龍馬は筆まめな人だった。親族や仲間に送った手紙は、現存が確認されているだけで何と約140通。
高知県立坂本龍馬記念館(高知市)の主任学芸員、三浦夏樹さん(44)によれば、
「龍馬の手紙の最大の特徴は、臨機応変さにあります」
龍馬は、相手によって型にはまらない手紙も、型にはまった手紙も書くことができたという。例えば、姉の乙女宛ての手紙には冗談を差しはさんだ。勝海舟に弟子入りして認められたことを乙女に知らせた手紙には、「エヘンエヘン」と砕けた調子で自慢した。一方で、目上の人に対しては丁寧な手紙を送り、木戸孝允に宛てた手紙には一切冗談を交えていないという。

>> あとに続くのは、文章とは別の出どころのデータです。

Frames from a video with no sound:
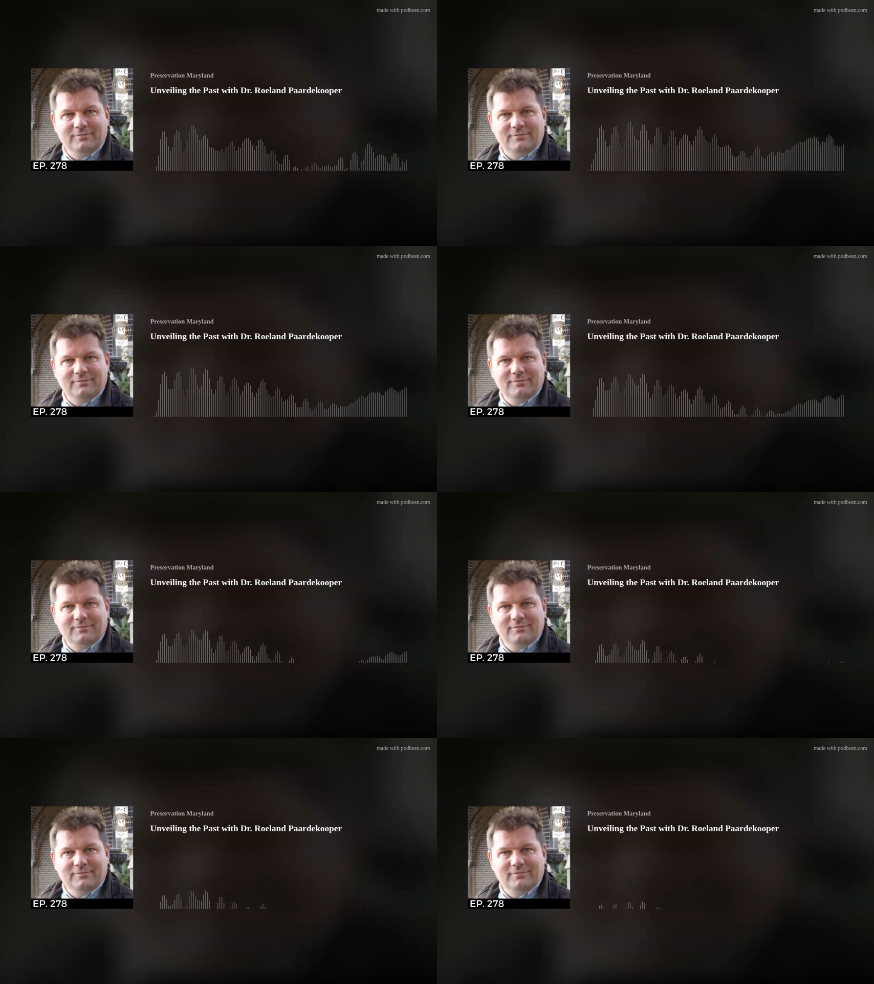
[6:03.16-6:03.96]

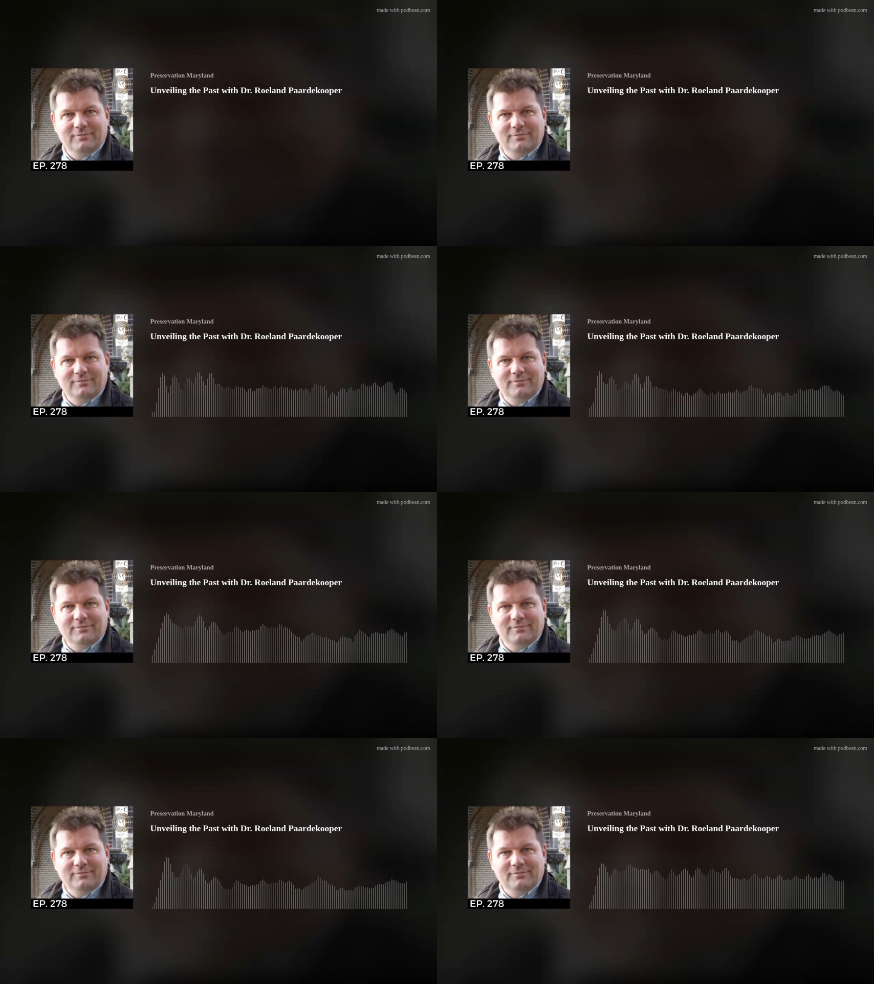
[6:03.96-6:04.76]

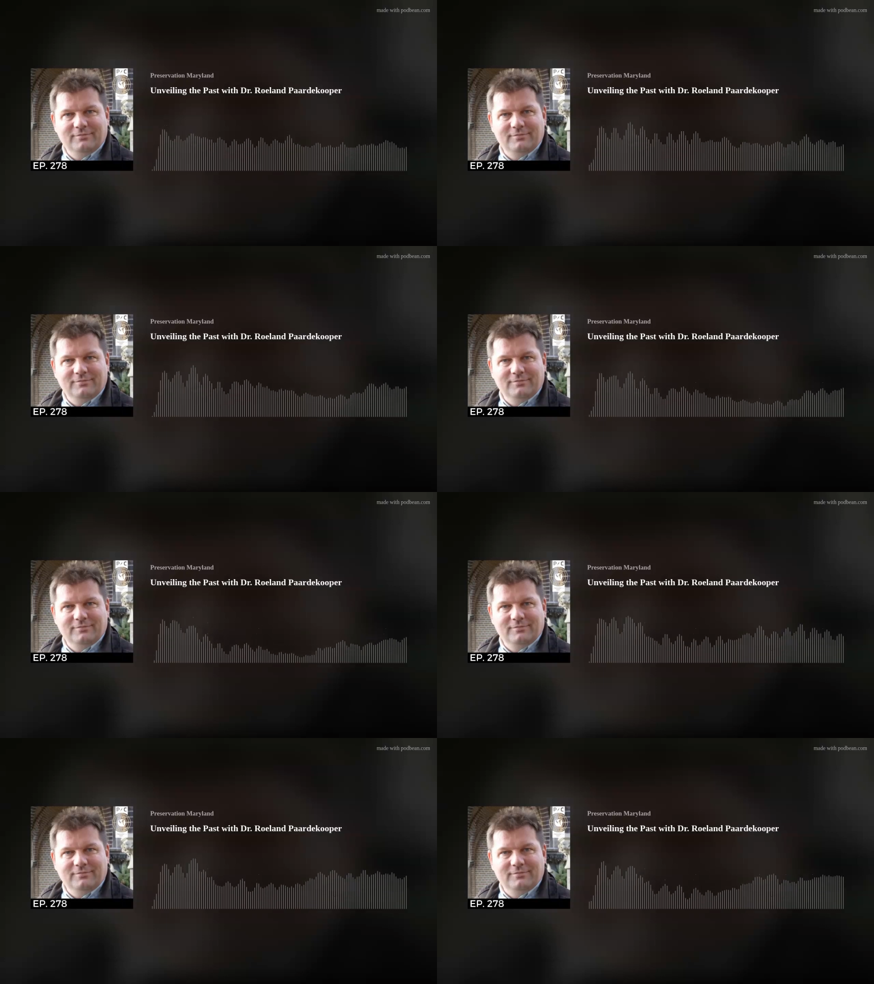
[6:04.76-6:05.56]

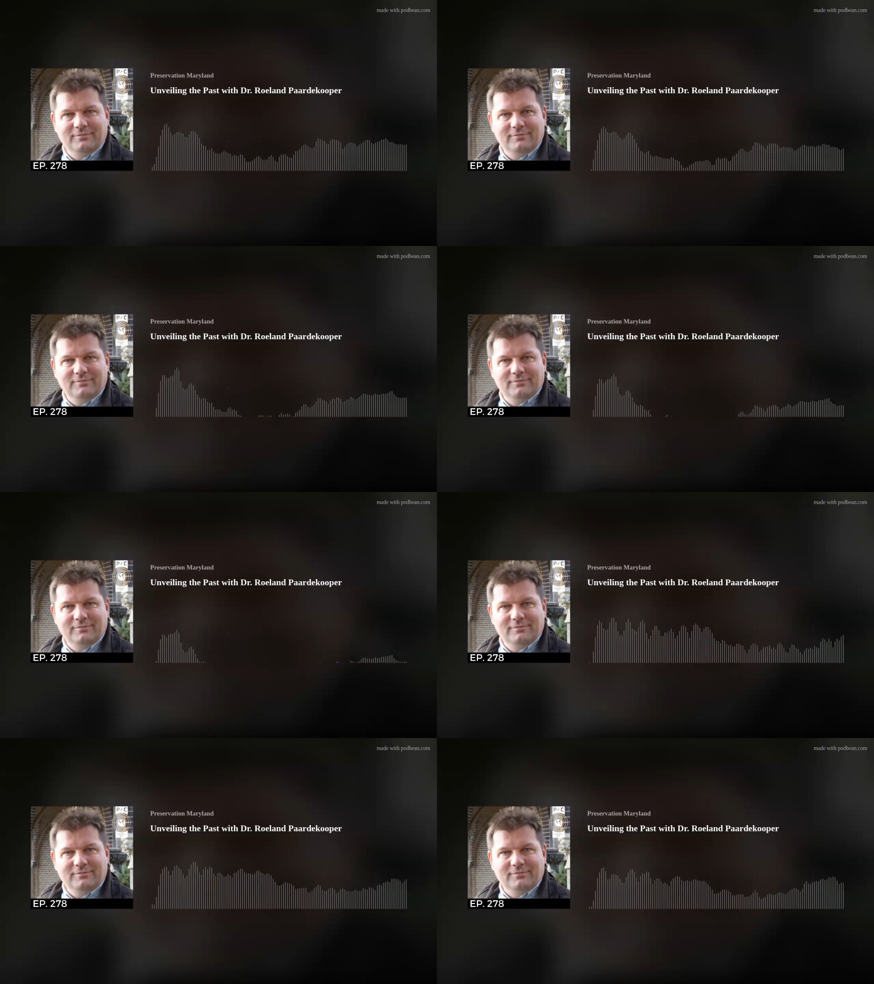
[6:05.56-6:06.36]

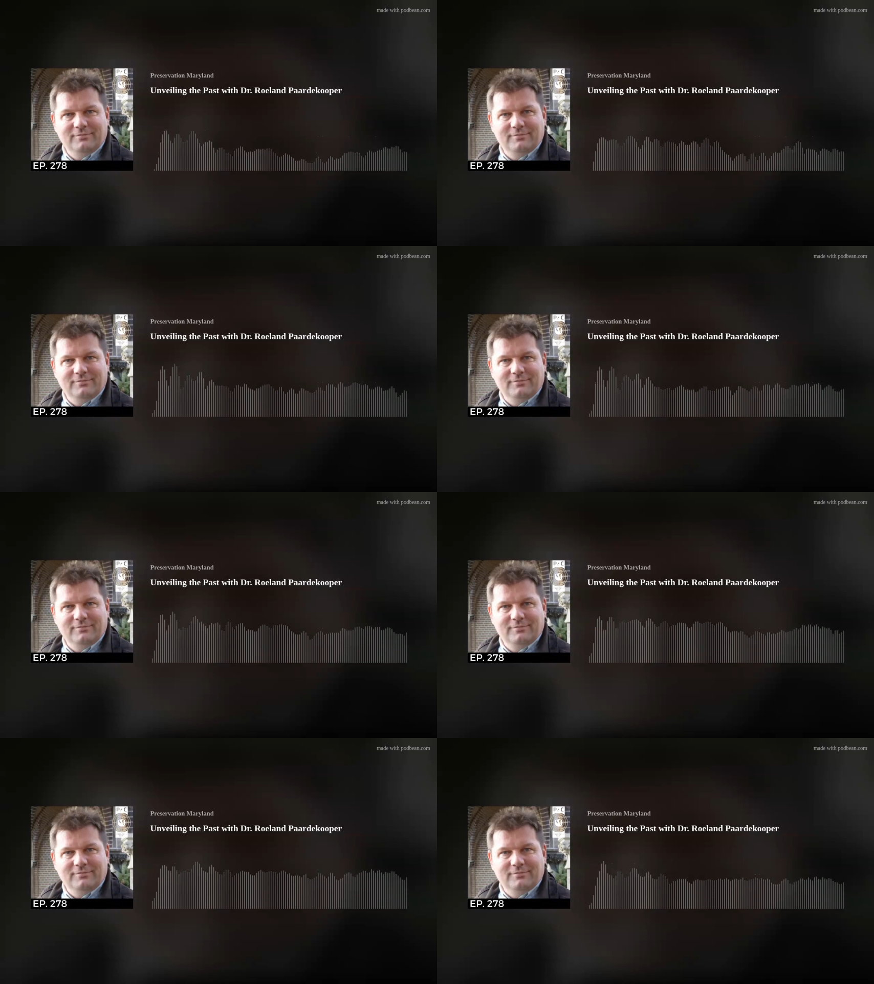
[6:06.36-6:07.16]

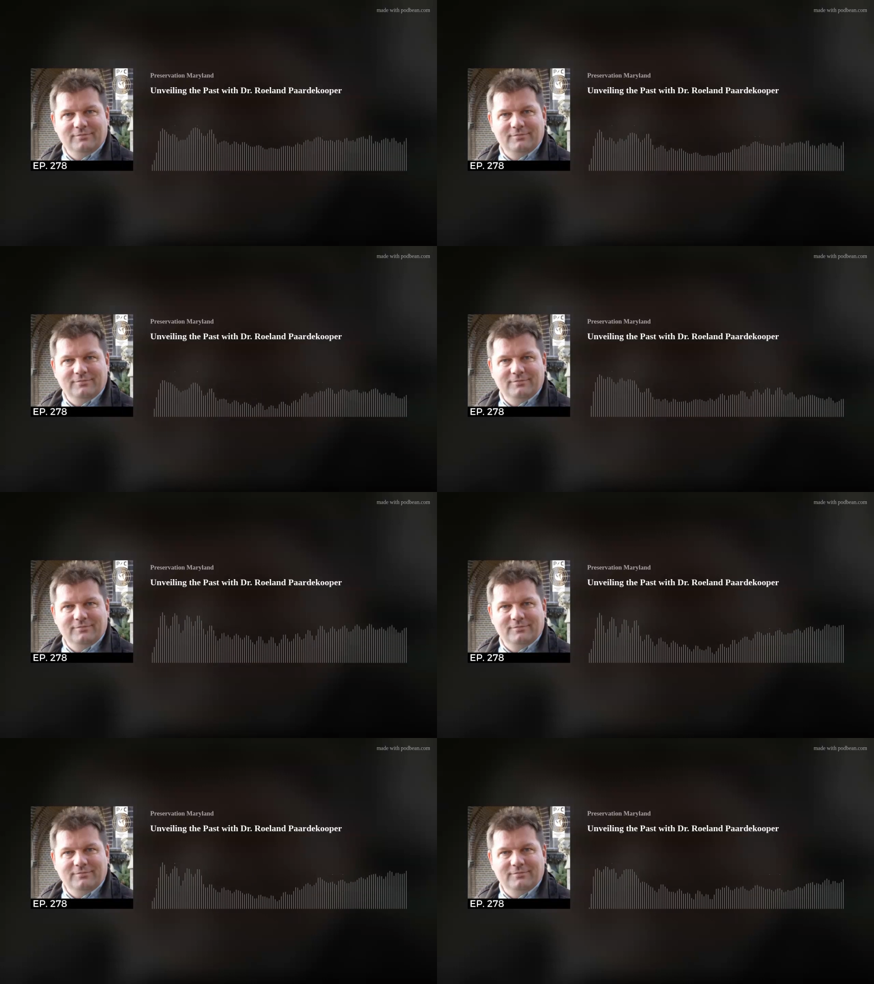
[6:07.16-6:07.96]

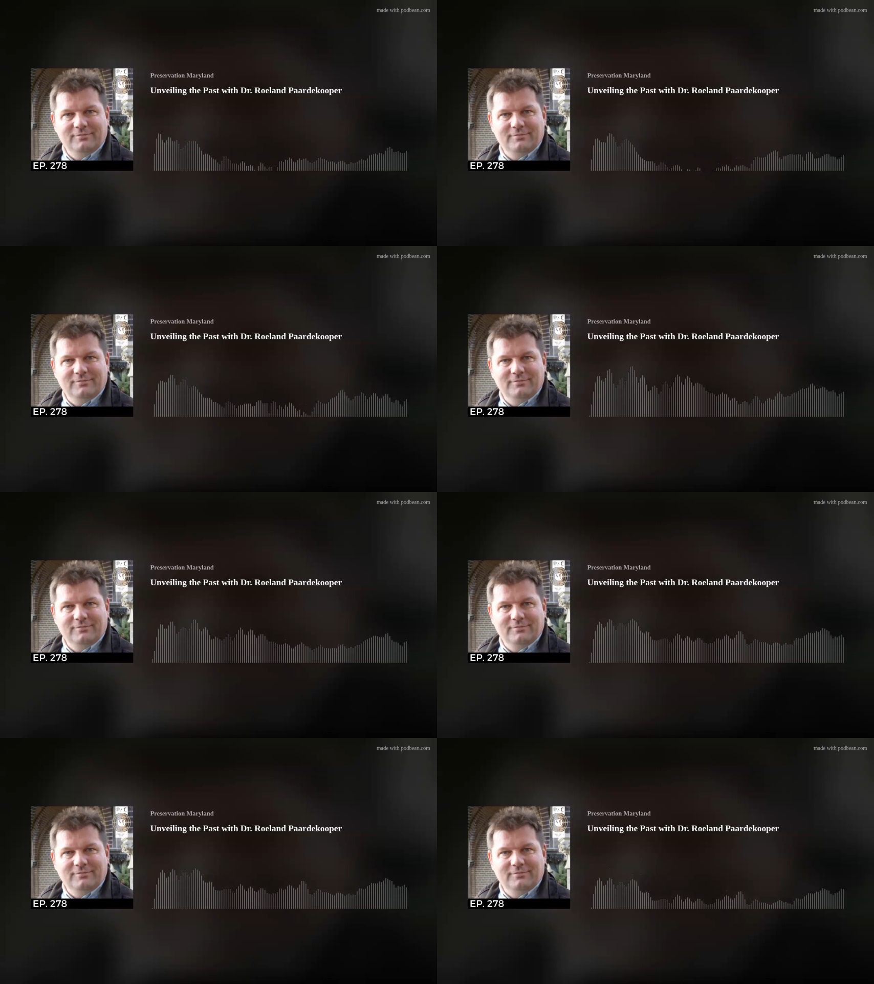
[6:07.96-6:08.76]

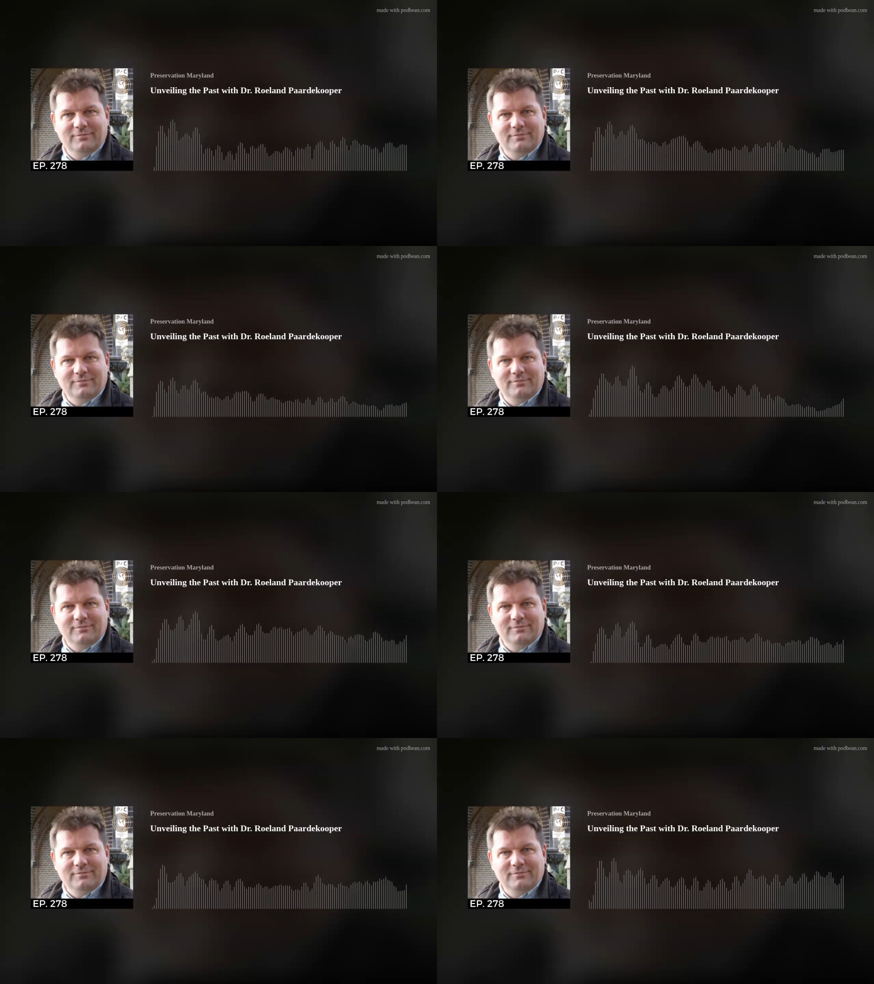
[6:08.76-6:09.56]

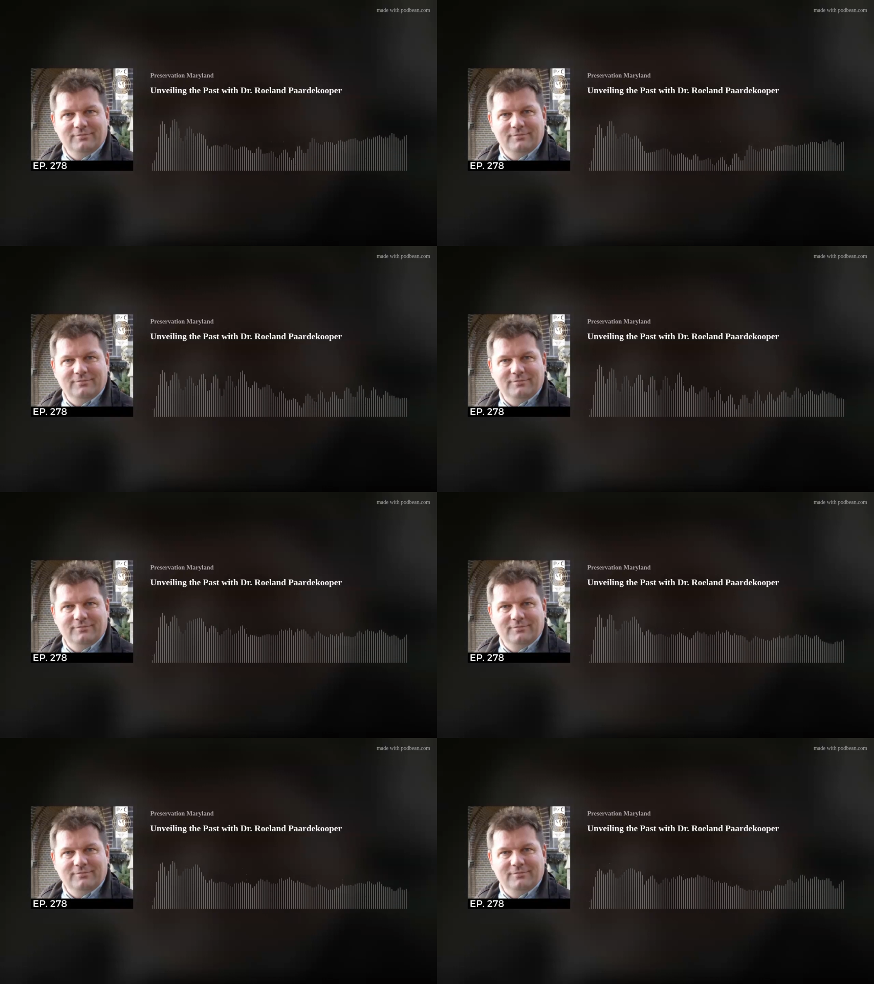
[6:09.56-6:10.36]

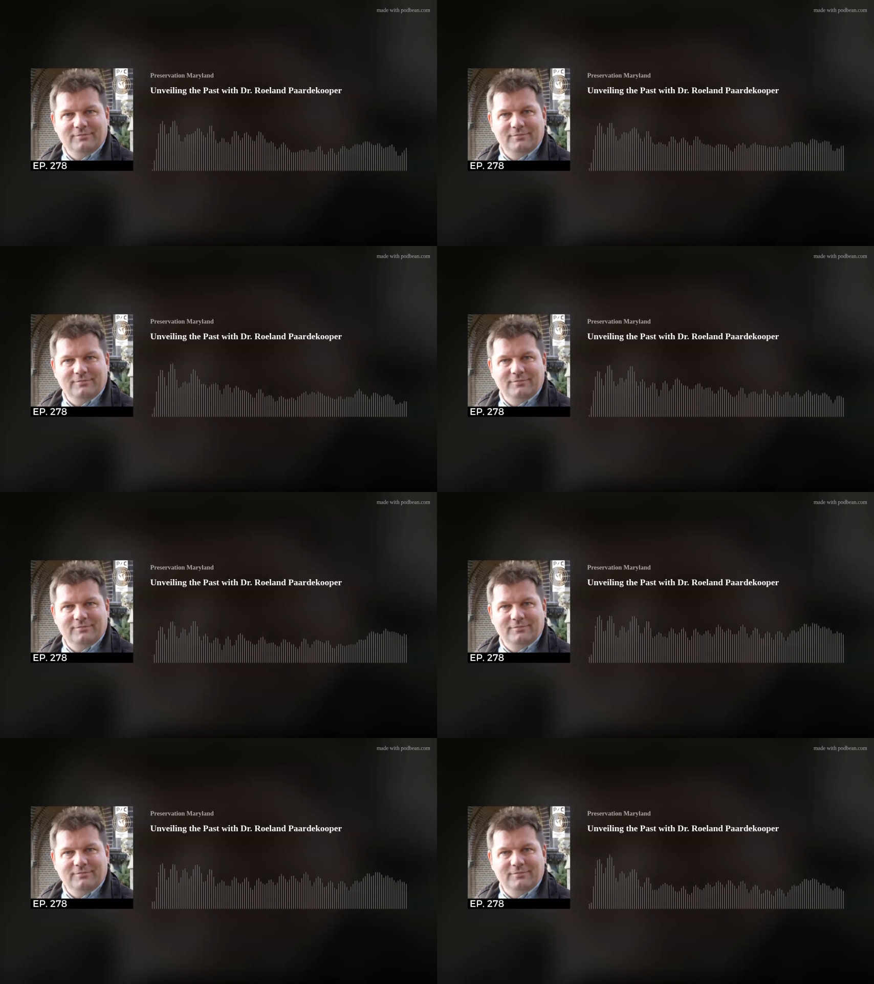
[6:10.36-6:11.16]
(no lip movement)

「相手が不快にならないような書き方を常に考えていたのだと思います」
今年1月、龍馬が書いた手紙が見つかったと発表された。龍馬が暗殺される5日前に書いたもので、そこには「新国家」としたためられていた。「新国家」と記された龍馬の手紙の発見は初。龍馬の維新にかける思いが、この3文字から伝わってくる。
先の三浦さんは、はじめてこの手紙を見た時、何より字体の美しさに驚いたと明かす。
「今まで見てきた龍馬のどの手紙よりも達筆でした」
それには理由があった。手紙は、福井藩重臣の中根雪江に宛てたもの。当然、前藩主の松平春嶽が読むことも想定していたと見られるという。